> _Task prompt_
Repeat every record word for word and omit the images.
◇ ◇ ◇ ◇
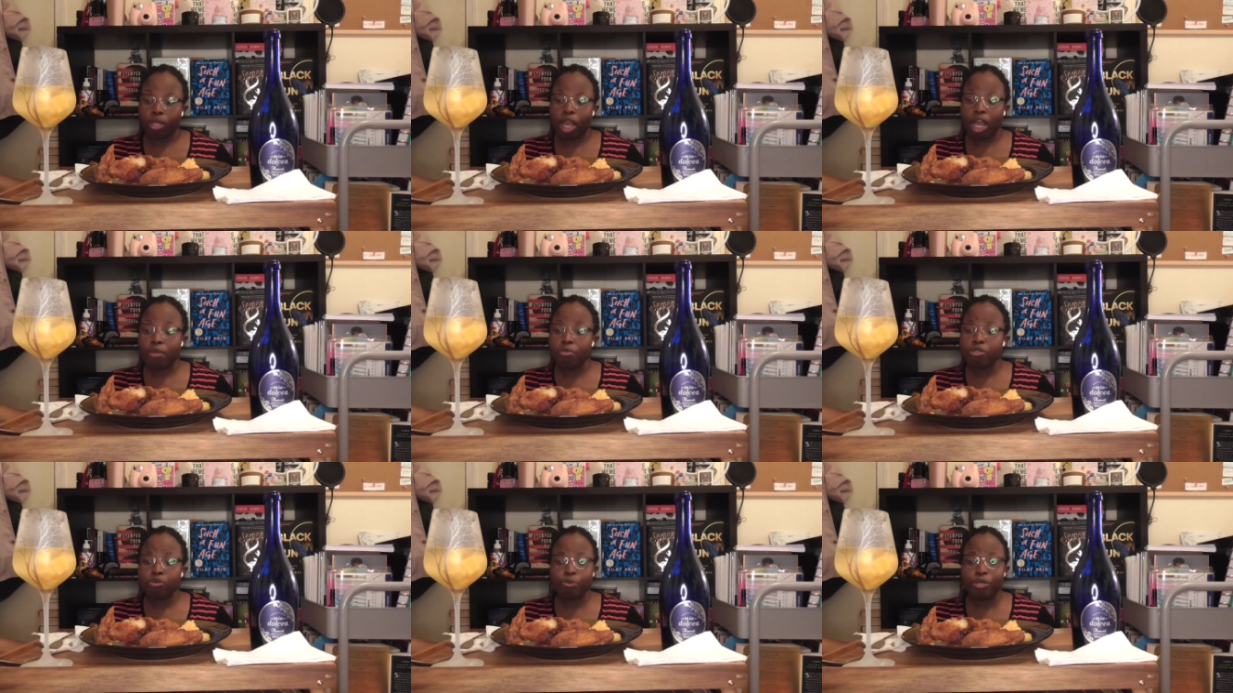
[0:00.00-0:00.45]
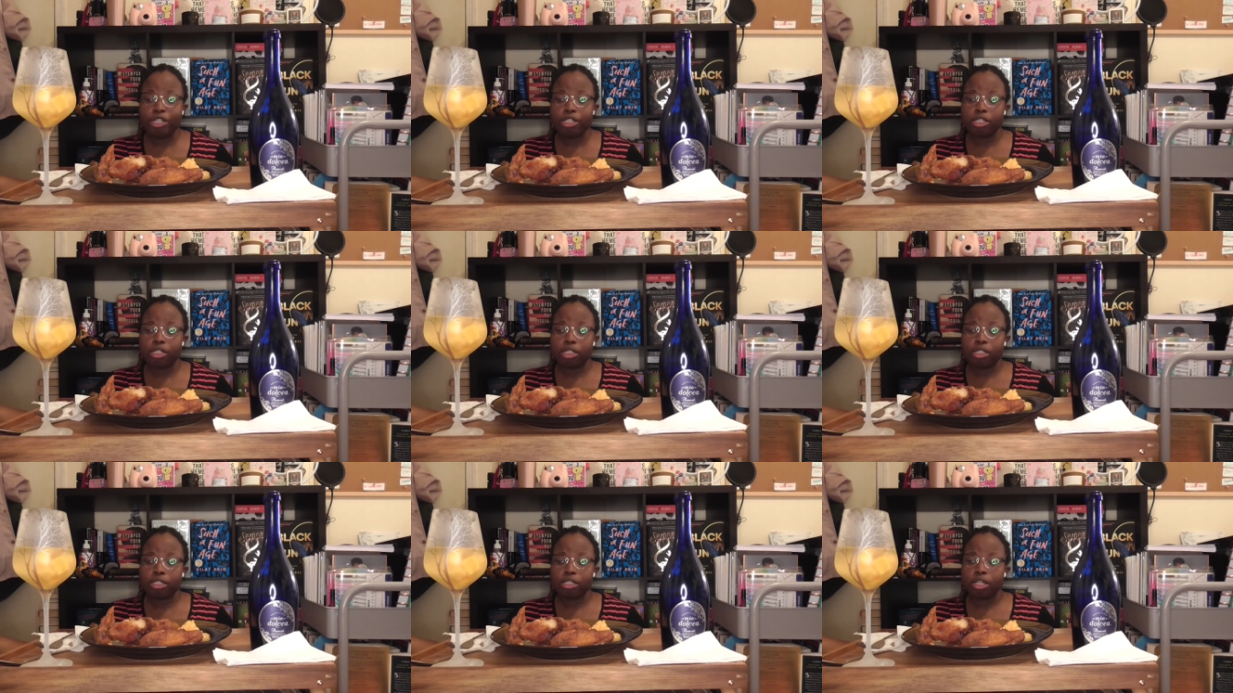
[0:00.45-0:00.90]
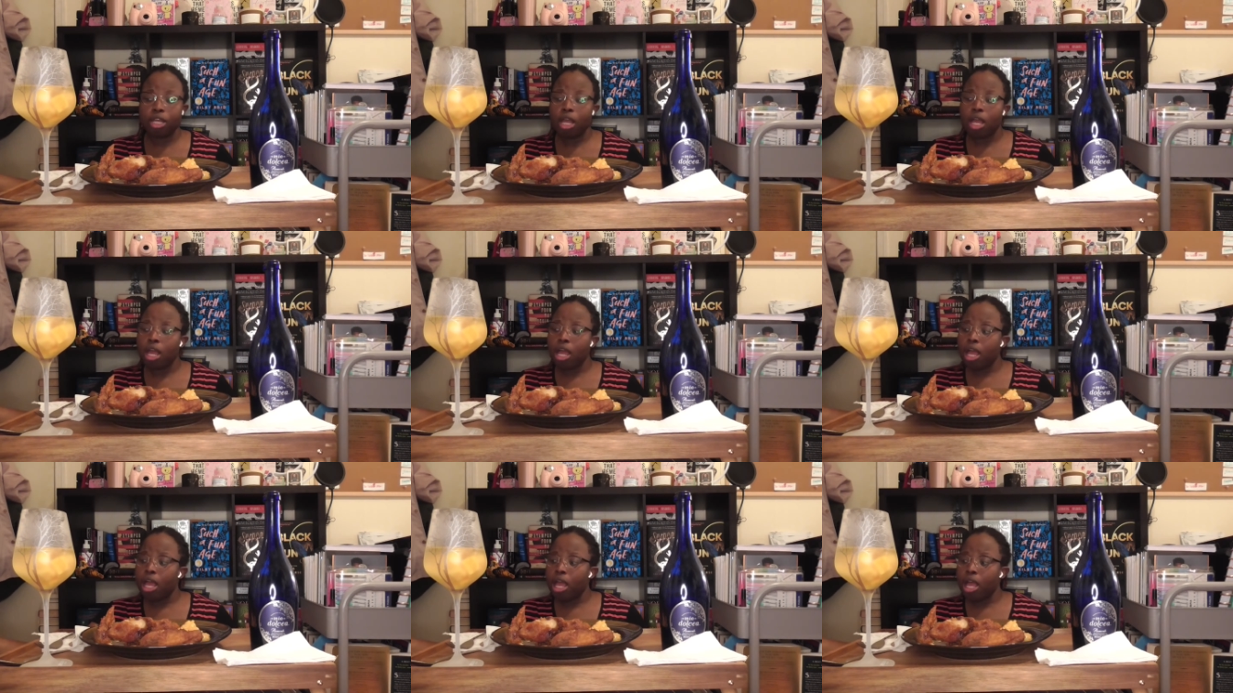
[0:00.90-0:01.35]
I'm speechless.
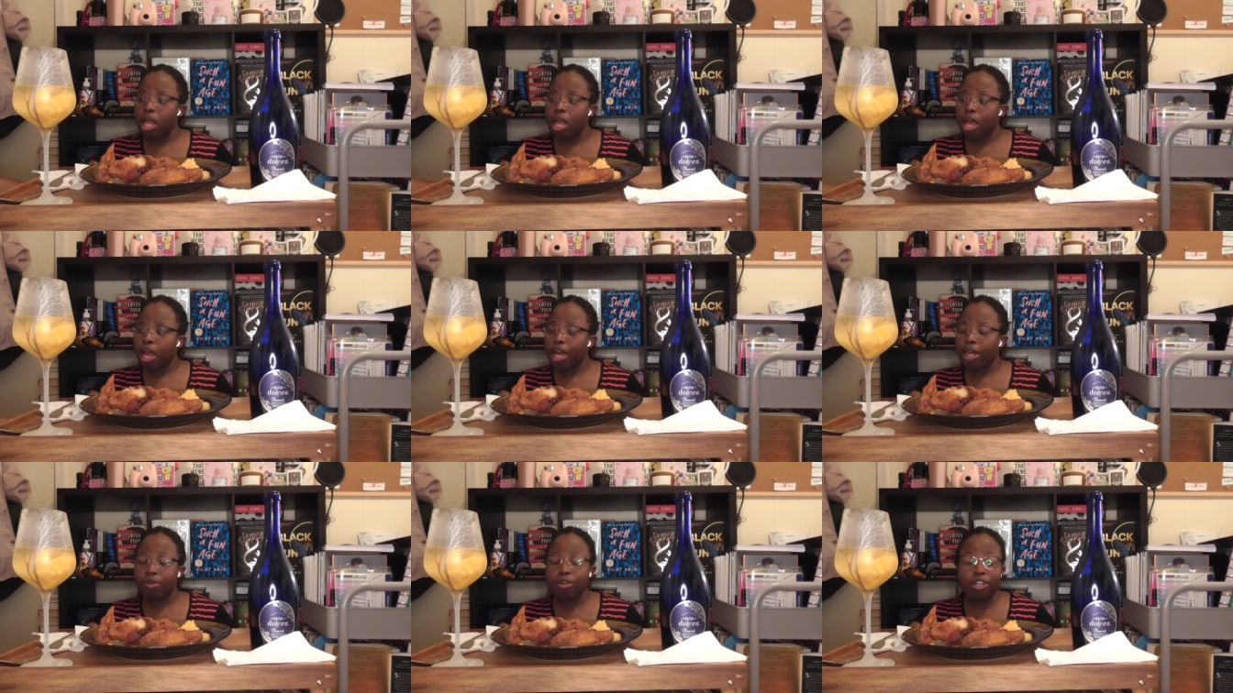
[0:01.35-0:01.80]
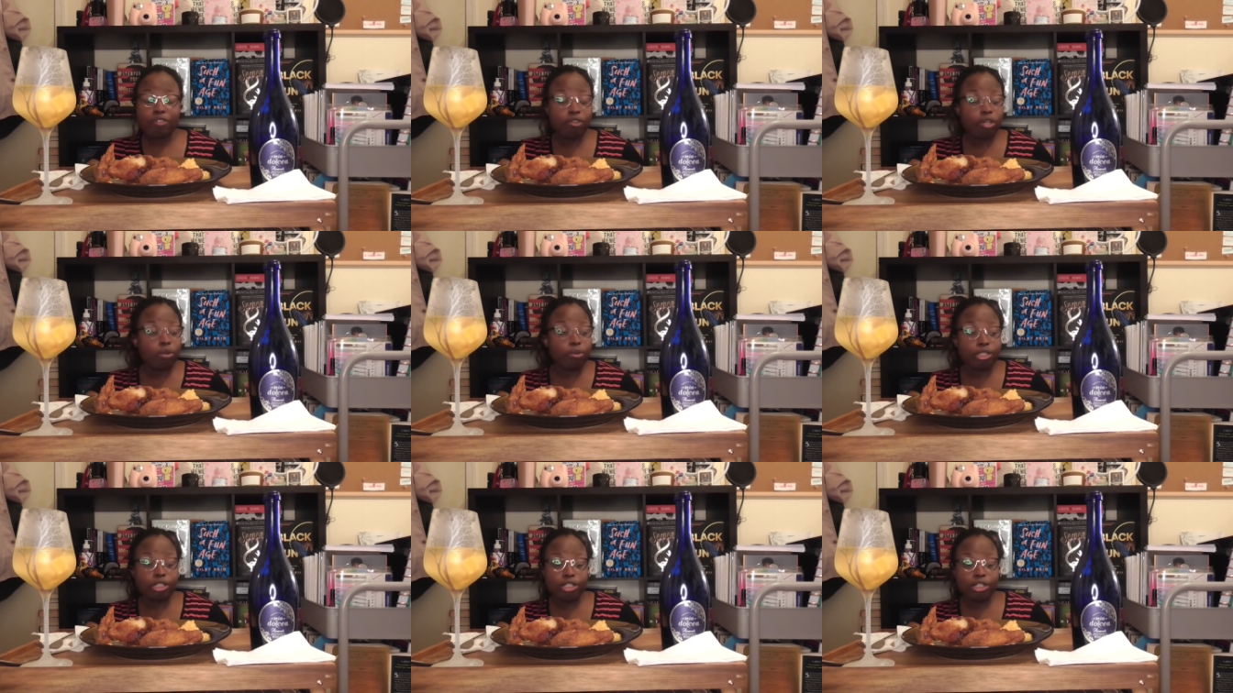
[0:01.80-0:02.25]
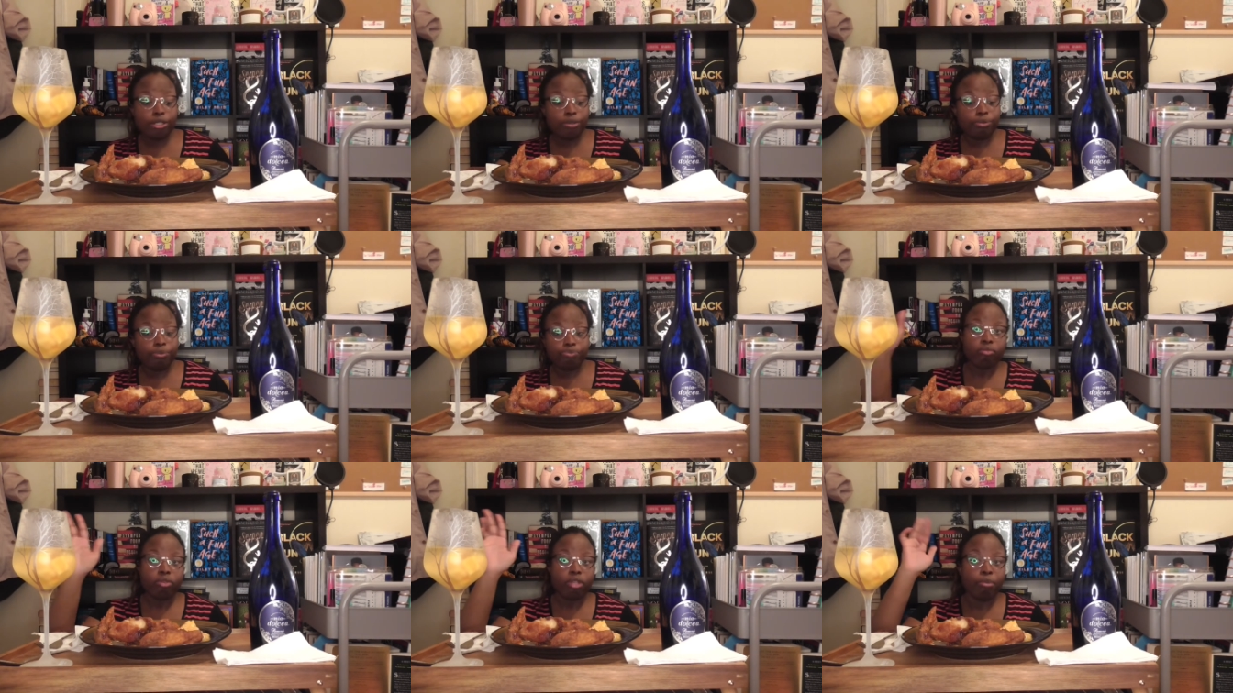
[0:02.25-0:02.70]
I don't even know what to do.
◇ ◇ ◇ ◇
> _Exercise output_
[0:00.00-0:00.45]
[0:00.45-0:00.90]
[0:00.90-0:01.35]
I'm speechless.
[0:01.35-0:01.80]
[0:01.80-0:02.25]
[0:02.25-0:02.70]
I don't even know what to do.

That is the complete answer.